Virtual schools have existed for years, but alternative programs like Bridgescape, where students at risk of dropping out come to brick-and-mortar schools or centers to complete a mostly online curriculum, represent a newer phenomenon.
Nationally, the major for-profit providers include Ombudsman, which runs more than 100 programs in 14 states, including three sites in Chicago; Catapult Academy (a division of the New Jersey–based Catapult Learning), which runs more than 20 alternative high school programs in Georgia and Florida; and AdvancePath, which runs 10 programs in five states. In Chicago, the main providers are Magic Johnson Bridgescape and Ombudsman, both for-profit, and Pathways, a nonprofit. Last school year more than 3,000 young Chicagoans were enrolled in one of these new programs.
The risk for these students is that rather than experiencing school as a social institution, they “end up living in their own heads,” said Chicago-based activist and educator Michael Klonsky, who teaches at DePaul University. “The sense of community has been lost.”
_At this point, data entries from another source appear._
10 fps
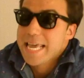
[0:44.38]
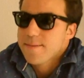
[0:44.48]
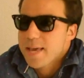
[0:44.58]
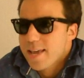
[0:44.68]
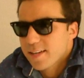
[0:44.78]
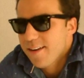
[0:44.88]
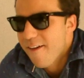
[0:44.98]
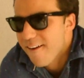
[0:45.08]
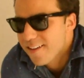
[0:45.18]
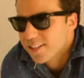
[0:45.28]
Hey
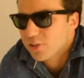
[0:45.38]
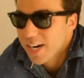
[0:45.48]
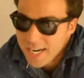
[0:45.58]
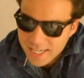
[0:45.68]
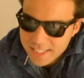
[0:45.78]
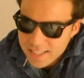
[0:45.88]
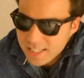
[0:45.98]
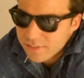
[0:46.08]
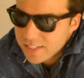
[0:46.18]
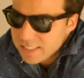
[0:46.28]
man, try not to
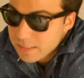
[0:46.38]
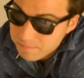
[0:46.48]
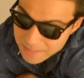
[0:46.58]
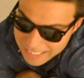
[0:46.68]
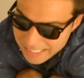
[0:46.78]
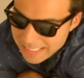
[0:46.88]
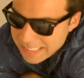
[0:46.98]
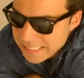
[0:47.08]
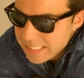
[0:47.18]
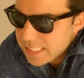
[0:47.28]
think of it as a bad
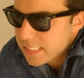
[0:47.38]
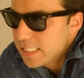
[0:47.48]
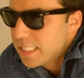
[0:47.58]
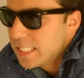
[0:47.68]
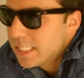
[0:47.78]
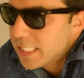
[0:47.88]
idea.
The new programs have transformed the nature of high school education for thousands of the nation’s most vulnerable teenagers, turning it into a far more individual enterprise, one where socialization isn’t even a secondary goal. More high schoolers are graduating, but the experience in Chicago shows that the country is at risk of creating two separate high school tracks: the traditional one, with all of its variety, strengths, and pitfalls; and a new, mostly virtual track for those students too many high schools have given up on—the very students who most need an engaging educational experience to prepare them for jobs and adult life.